Forrest Brown in his article “Where To Spend B2B Marketing Budgets During A Pandemic” said, “This is good news for B2B marketers looking to gain more top-of-the-funnel leads, as paid email campaigns like content syndication and sponsored newsletters stand to offer good ROI if current trends and projections hold.”
Email Campaigns: Breaking Through the Noise
Validy in its report, “Disruption: How the 2020 Pandemic Changed Email” showed that while global inboxes remain at an all-time high, open and click-through rates have returned or remain at pre-pandemic levels, making it harder for companies to get their message across.

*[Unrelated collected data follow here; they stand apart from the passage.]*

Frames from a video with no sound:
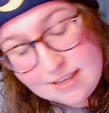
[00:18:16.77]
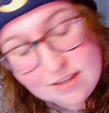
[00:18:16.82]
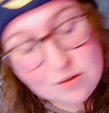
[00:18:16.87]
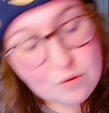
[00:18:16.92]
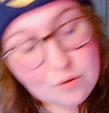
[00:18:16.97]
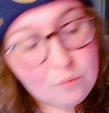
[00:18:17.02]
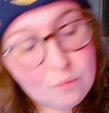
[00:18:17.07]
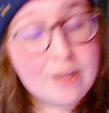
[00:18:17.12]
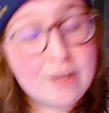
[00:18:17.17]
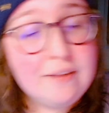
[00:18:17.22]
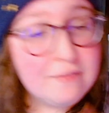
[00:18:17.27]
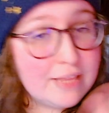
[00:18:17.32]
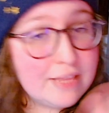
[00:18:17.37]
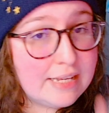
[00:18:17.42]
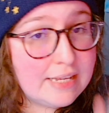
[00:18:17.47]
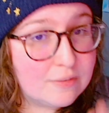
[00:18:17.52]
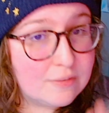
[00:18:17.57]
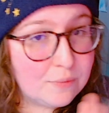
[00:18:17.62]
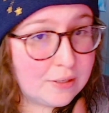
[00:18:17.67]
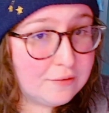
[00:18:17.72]
one of
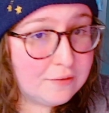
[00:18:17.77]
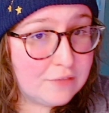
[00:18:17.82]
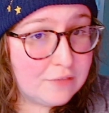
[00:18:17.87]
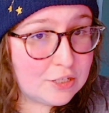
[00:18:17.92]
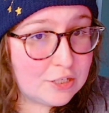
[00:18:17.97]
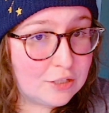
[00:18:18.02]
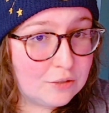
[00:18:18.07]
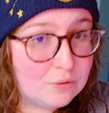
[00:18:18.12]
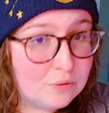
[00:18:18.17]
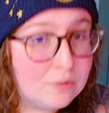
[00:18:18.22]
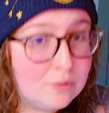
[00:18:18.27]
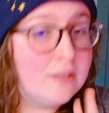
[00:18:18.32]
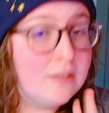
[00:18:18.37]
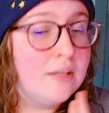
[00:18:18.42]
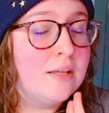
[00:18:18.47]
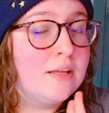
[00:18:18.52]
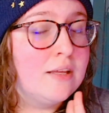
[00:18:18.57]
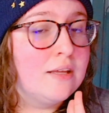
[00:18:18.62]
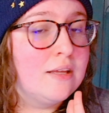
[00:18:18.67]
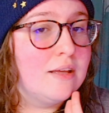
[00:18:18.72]
the two
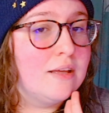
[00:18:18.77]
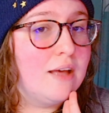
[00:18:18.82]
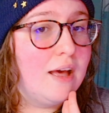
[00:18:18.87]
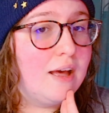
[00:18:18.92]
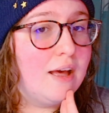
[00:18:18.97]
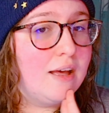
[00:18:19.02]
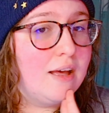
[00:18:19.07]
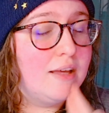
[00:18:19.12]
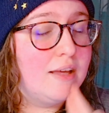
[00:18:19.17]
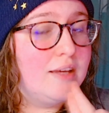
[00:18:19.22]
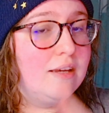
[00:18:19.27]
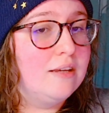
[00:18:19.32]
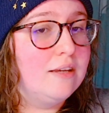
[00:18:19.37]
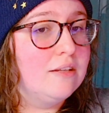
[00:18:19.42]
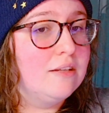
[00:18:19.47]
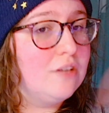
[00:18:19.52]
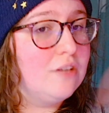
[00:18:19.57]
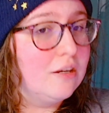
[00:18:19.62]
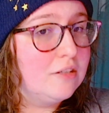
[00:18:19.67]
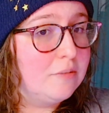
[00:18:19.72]
I
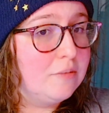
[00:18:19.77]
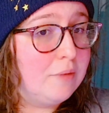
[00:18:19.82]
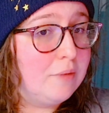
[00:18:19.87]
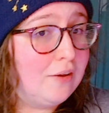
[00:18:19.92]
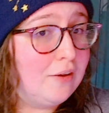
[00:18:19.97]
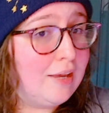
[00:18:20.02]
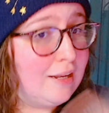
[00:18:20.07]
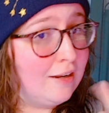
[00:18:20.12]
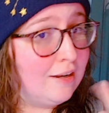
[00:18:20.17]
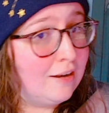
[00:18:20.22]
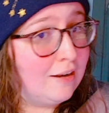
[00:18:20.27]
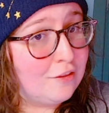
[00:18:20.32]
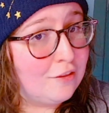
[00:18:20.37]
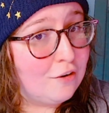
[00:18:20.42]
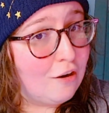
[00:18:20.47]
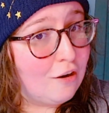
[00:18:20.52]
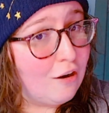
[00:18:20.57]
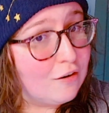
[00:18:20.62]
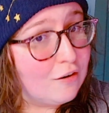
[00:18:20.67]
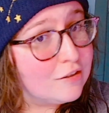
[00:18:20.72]
talked about in another
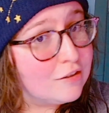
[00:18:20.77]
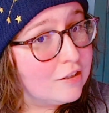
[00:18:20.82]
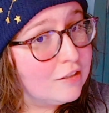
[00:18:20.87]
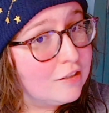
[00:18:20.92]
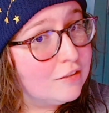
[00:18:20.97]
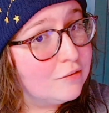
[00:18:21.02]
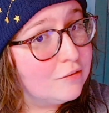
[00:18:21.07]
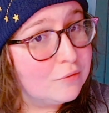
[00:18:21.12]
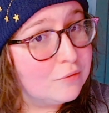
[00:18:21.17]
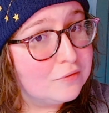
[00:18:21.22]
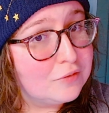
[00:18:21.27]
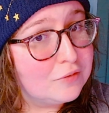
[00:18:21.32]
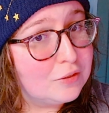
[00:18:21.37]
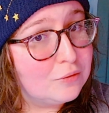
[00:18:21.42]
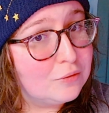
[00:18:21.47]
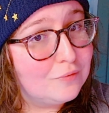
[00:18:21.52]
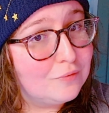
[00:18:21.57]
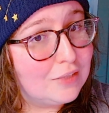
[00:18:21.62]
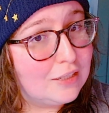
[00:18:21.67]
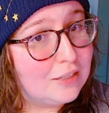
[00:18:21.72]
ARC
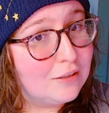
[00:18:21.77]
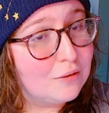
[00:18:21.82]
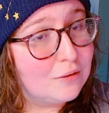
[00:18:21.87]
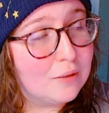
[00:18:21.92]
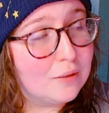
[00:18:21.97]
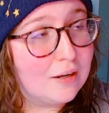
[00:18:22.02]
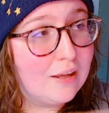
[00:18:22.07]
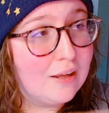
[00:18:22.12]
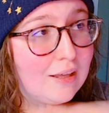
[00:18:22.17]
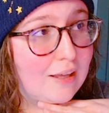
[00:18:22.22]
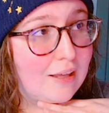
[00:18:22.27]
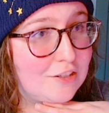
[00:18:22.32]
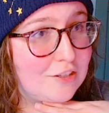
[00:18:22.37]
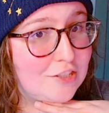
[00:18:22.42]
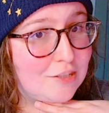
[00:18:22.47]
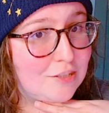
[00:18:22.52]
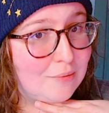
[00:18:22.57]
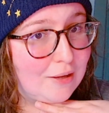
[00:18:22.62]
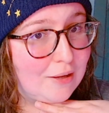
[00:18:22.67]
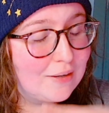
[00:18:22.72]
review video where I
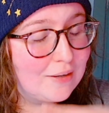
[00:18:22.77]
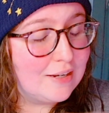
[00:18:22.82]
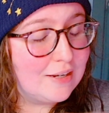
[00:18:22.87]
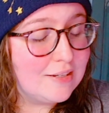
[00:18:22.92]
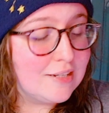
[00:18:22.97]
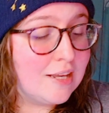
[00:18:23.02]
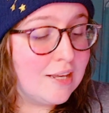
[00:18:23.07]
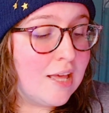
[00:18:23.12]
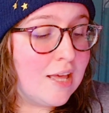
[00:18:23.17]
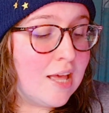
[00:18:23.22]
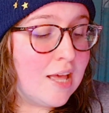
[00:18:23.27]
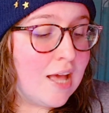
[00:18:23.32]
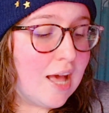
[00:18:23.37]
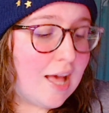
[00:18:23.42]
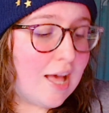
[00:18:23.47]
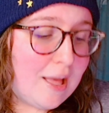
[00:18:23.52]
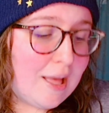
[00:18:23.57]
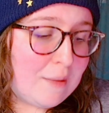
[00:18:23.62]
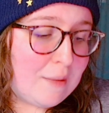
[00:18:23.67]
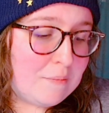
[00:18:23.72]
gushed about it.
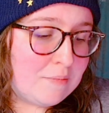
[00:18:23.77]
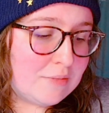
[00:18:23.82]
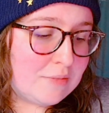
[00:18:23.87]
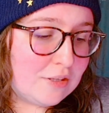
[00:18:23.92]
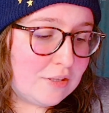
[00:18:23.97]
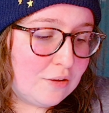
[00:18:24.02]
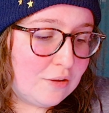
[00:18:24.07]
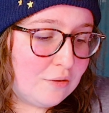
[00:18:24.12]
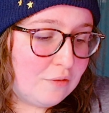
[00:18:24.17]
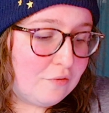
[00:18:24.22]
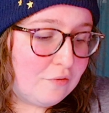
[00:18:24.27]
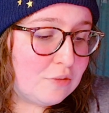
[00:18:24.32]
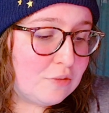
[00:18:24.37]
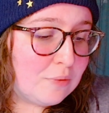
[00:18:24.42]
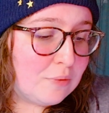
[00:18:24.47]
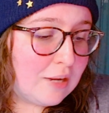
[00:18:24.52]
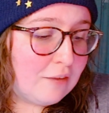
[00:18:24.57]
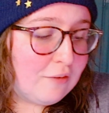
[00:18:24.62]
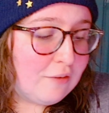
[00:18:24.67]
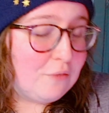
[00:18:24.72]
So the first
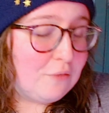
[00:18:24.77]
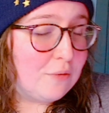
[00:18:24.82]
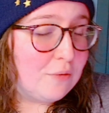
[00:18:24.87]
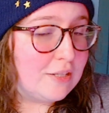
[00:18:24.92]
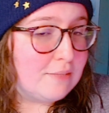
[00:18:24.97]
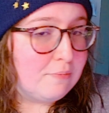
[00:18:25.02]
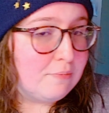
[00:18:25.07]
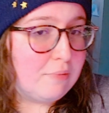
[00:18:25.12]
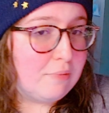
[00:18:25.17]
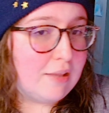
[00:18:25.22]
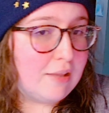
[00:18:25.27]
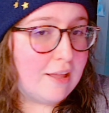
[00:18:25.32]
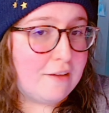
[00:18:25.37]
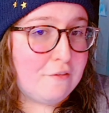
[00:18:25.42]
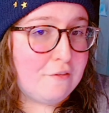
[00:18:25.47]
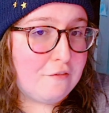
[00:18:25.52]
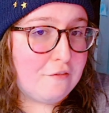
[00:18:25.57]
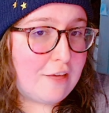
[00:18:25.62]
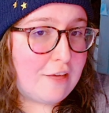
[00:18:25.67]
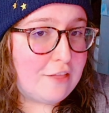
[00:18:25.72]
one I read was
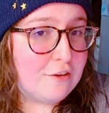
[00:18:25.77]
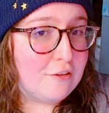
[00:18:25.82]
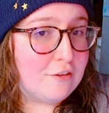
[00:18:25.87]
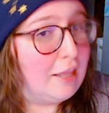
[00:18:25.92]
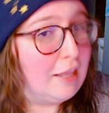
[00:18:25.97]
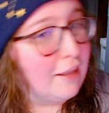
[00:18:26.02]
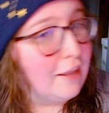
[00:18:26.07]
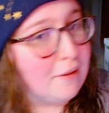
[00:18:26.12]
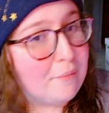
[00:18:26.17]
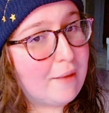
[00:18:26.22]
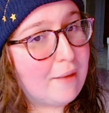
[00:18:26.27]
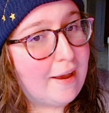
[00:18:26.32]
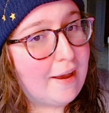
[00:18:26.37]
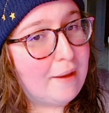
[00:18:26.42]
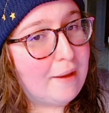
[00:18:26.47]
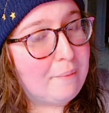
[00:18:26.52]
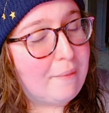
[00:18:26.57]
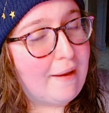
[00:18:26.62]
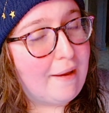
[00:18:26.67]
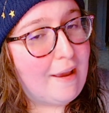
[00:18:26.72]
Bloodfeather Lullaby
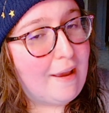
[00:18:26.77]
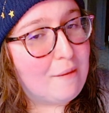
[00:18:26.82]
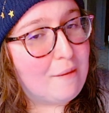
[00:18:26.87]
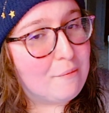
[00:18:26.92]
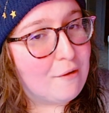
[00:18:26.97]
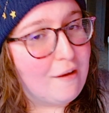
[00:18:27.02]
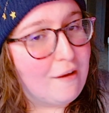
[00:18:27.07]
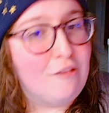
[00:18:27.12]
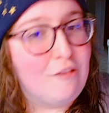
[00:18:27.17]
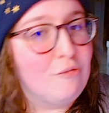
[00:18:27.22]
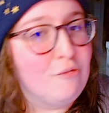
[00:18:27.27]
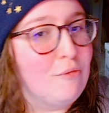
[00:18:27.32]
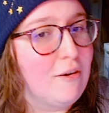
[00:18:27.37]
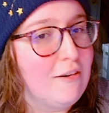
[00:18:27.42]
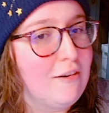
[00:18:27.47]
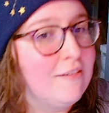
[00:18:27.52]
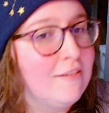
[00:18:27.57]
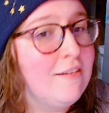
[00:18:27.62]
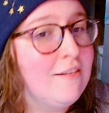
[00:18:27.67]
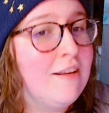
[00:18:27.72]
by Amber L.
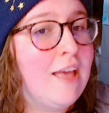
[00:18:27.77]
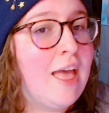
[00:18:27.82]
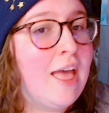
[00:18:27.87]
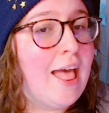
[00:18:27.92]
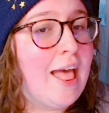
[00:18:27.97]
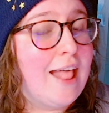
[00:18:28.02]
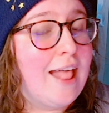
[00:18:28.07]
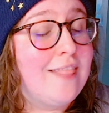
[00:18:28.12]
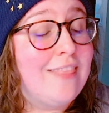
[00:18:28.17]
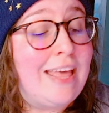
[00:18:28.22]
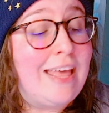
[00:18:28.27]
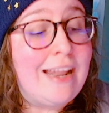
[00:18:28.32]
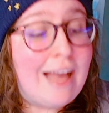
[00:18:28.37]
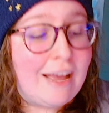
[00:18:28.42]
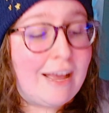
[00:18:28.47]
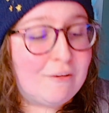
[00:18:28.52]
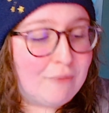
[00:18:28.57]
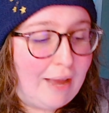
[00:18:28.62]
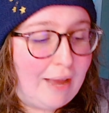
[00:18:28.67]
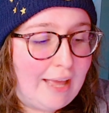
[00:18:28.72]
Wern. And then I
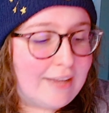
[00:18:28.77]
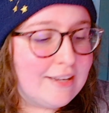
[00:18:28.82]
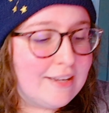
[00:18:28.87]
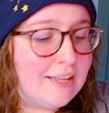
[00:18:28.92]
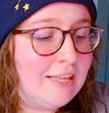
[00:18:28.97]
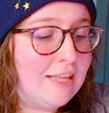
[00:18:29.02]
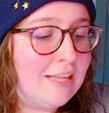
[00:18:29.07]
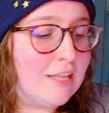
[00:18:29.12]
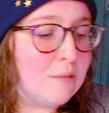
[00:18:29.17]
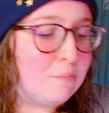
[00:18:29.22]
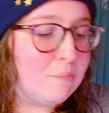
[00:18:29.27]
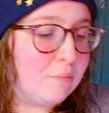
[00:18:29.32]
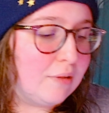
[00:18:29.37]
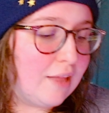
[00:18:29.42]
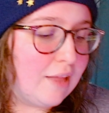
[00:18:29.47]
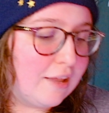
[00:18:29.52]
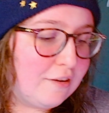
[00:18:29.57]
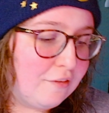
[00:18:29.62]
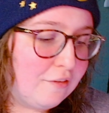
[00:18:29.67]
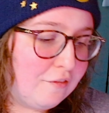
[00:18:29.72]
read
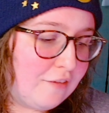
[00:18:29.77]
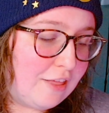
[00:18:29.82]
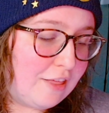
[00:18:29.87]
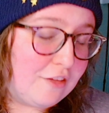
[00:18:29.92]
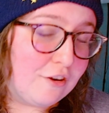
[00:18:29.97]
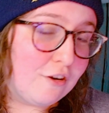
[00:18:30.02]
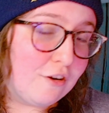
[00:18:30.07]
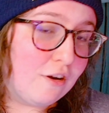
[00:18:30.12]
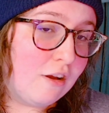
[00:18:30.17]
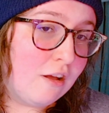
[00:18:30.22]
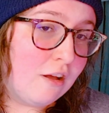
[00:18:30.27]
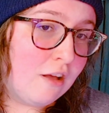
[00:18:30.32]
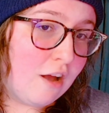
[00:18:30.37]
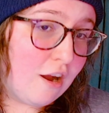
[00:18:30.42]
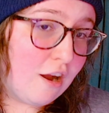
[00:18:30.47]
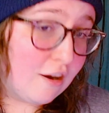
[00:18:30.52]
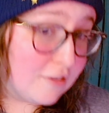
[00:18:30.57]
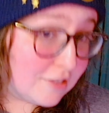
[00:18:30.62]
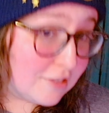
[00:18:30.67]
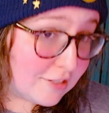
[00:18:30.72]
Bloodfeather
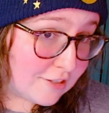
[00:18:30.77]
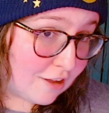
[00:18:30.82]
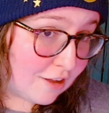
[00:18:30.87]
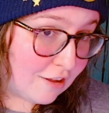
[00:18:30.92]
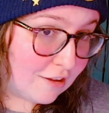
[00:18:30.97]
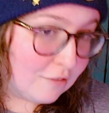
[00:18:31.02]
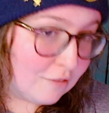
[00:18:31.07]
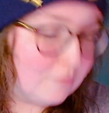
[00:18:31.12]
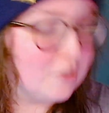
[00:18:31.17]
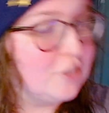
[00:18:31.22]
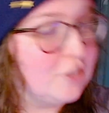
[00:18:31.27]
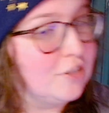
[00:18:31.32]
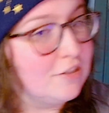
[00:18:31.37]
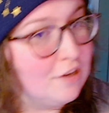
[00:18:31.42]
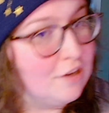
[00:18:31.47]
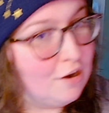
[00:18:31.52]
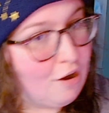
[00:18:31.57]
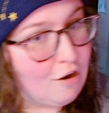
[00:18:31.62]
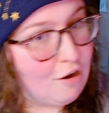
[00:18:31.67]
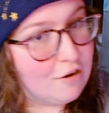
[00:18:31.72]
Heart Song, which is
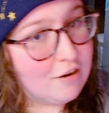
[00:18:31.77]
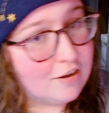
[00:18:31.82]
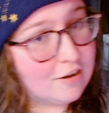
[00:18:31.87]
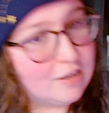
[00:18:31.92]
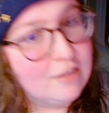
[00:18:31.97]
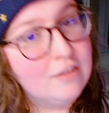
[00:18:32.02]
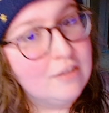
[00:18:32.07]
an ARC,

The report estimates that open rates, which peaked at 27 percent at the start of the pandemic, were now under 24 percent and that click-through rates never really jumped as much as open rates and were now between 3 and 4 percent.
Some inbox behaviors have changed with remote work during the pandemic, according to the report:
- Traditionally, mornings were considered an effective time to send emails, but afternoon emails in 2020 yielded better engagement.
- Emails sent at the top of the hour, usually avoided by marketers, but in 2020 there was higher engagement at this time as many employees were online waiting for Zoom meetings to start and had time for email.
The report recommends that companies should invest in content and messaging and that best practices are more important than ever when it comes to email marketing.
“Be careful and intentional when digging deeper into your audience database and in setting up your campaigns. Straying from best practices will hurt more than it helps in the long run,” the report concludes.